[Stored items from a collection]
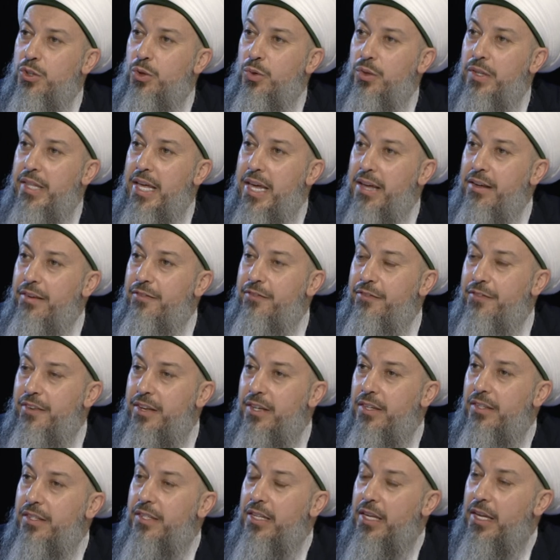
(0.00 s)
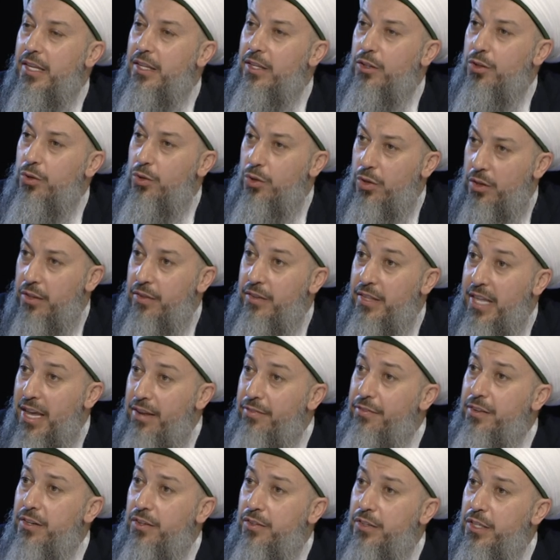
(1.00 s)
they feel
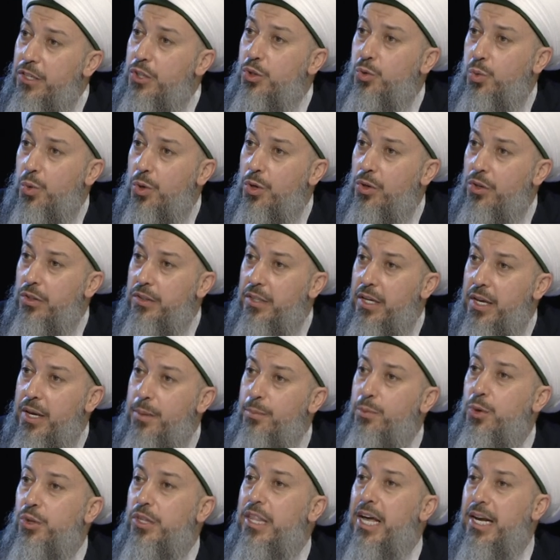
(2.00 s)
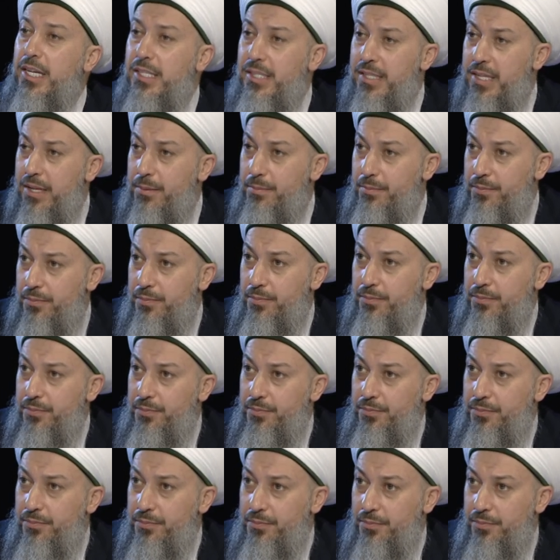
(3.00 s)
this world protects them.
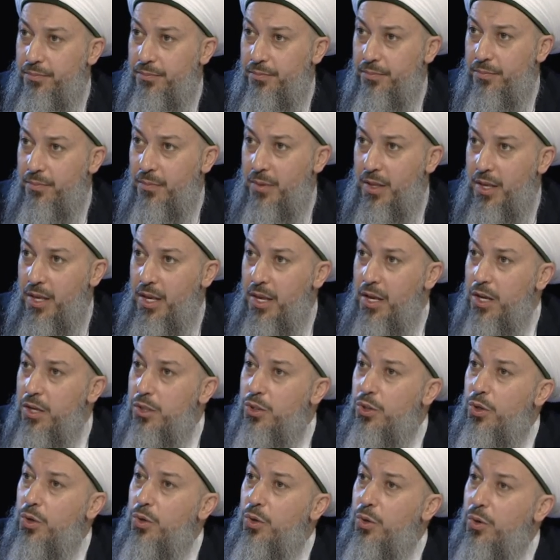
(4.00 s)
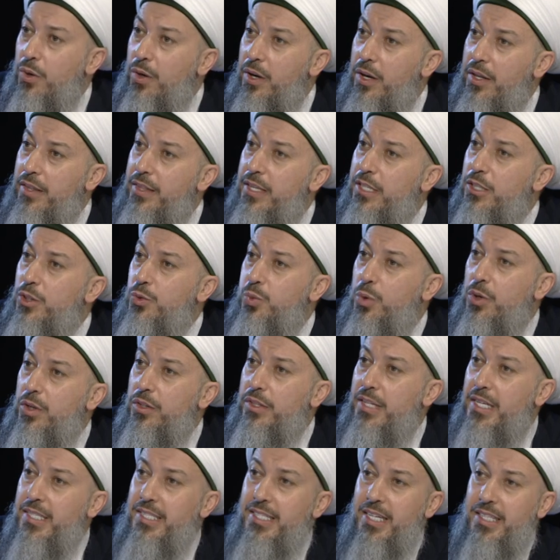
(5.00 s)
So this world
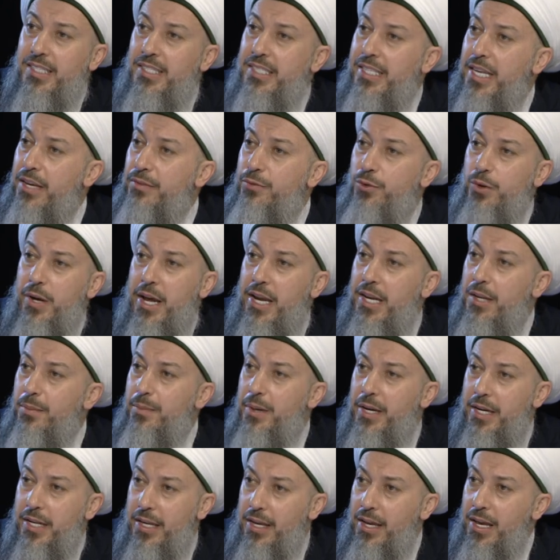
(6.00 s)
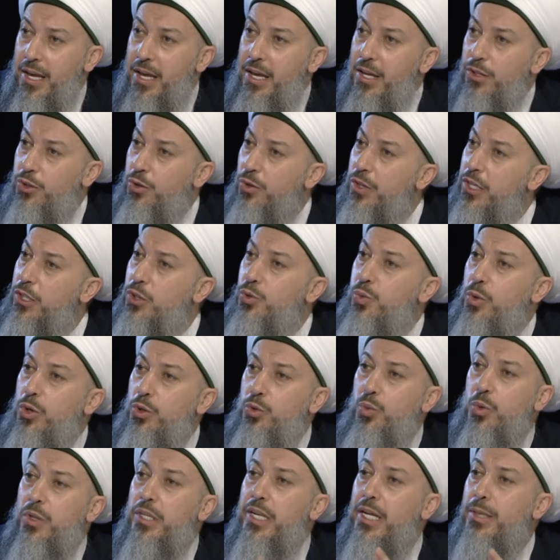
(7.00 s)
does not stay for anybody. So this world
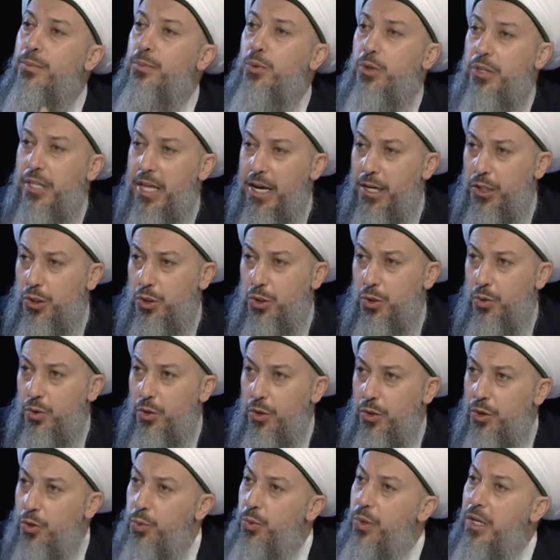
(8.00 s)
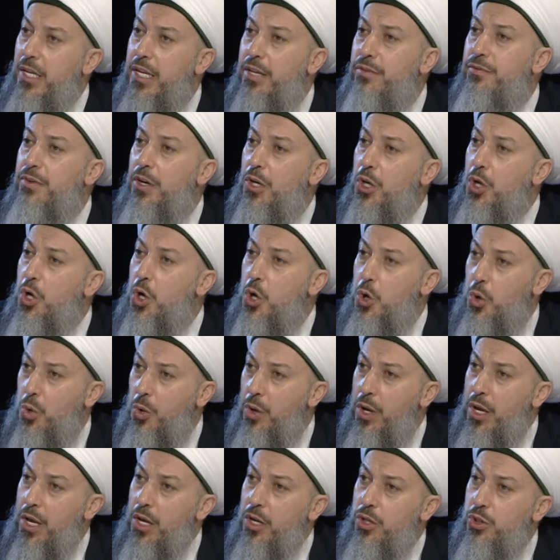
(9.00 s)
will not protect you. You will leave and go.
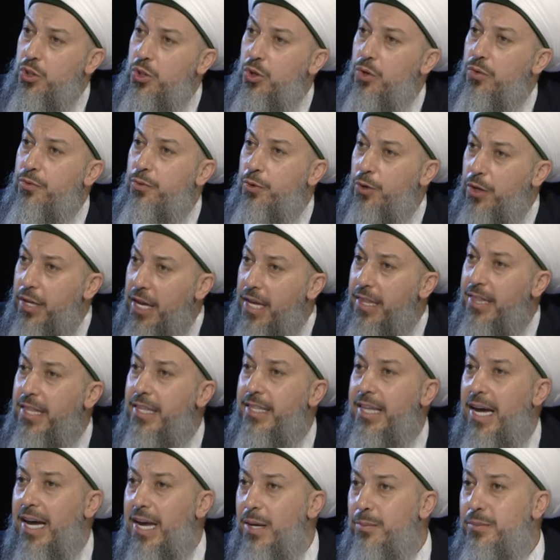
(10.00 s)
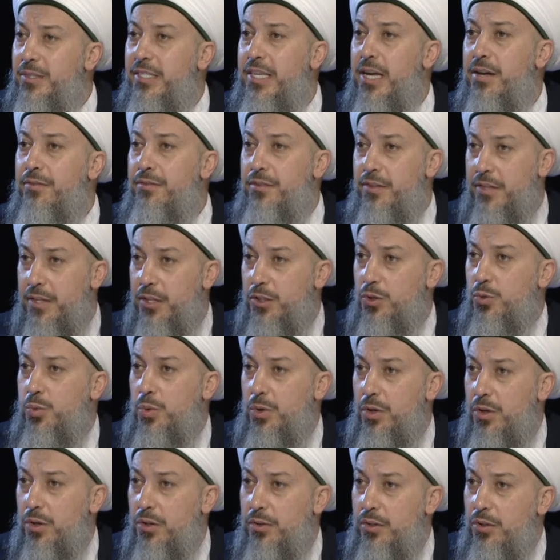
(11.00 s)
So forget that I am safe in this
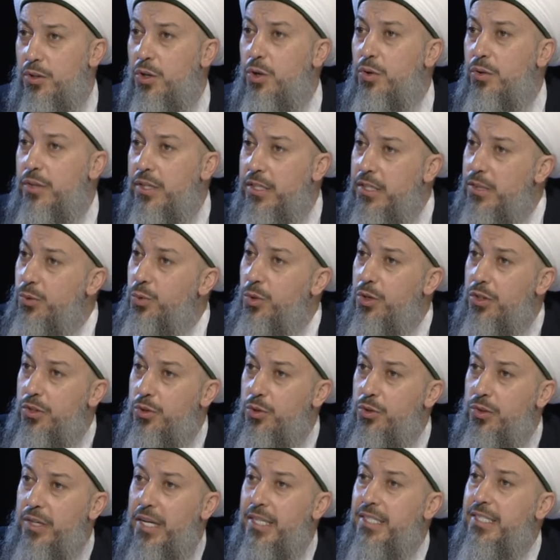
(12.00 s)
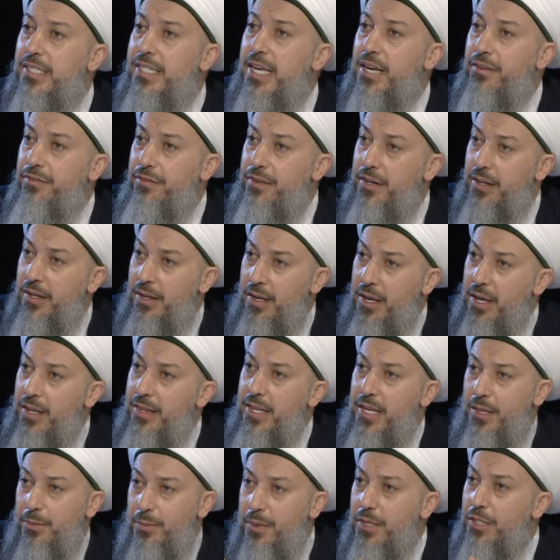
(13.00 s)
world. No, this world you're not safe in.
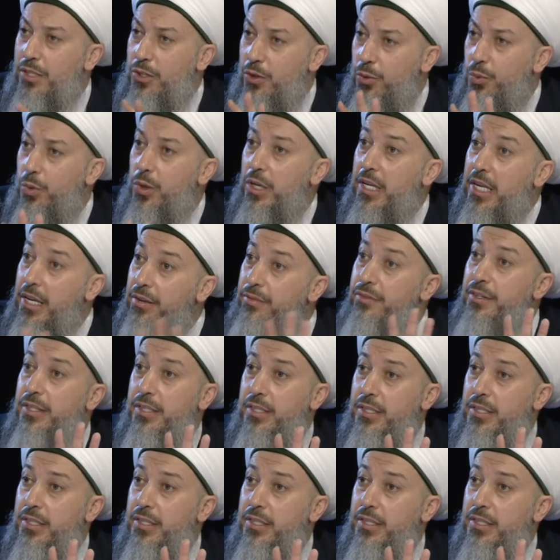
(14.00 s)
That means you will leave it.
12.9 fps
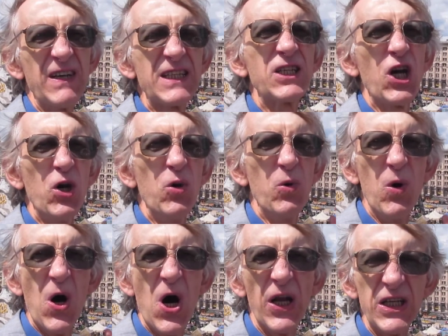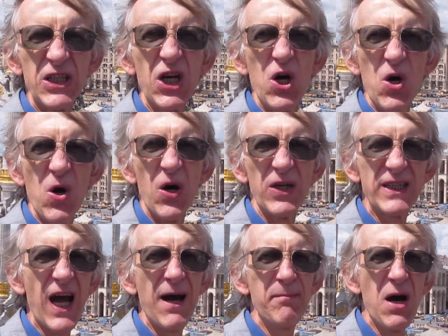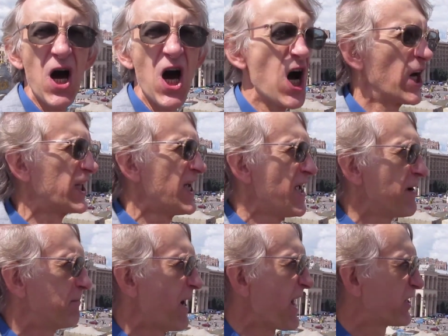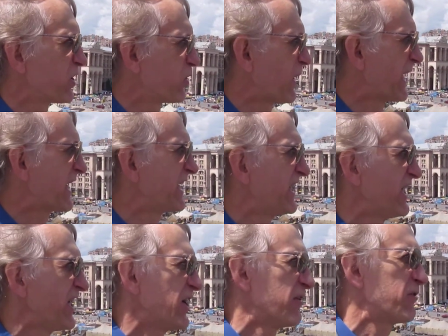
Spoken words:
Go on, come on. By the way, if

## Task description
Your copy should hold all the data word for word. It should hold no pictures.

## Task solution
(0.00 s)
(1.00 s)
they feel
(2.00 s)
(3.00 s)
this world protects them.
(4.00 s)
(5.00 s)
So this world
(6.00 s)
(7.00 s)
does not stay for anybody. So this world
(8.00 s)
(9.00 s)
will not protect you. You will leave and go.
(10.00 s)
(11.00 s)
So forget that I am safe in this
(12.00 s)
(13.00 s)
world. No, this world you're not safe in.
(14.00 s)
That means you will leave it.
12.9 fps
Spoken words:
Go on, come on. By the way, if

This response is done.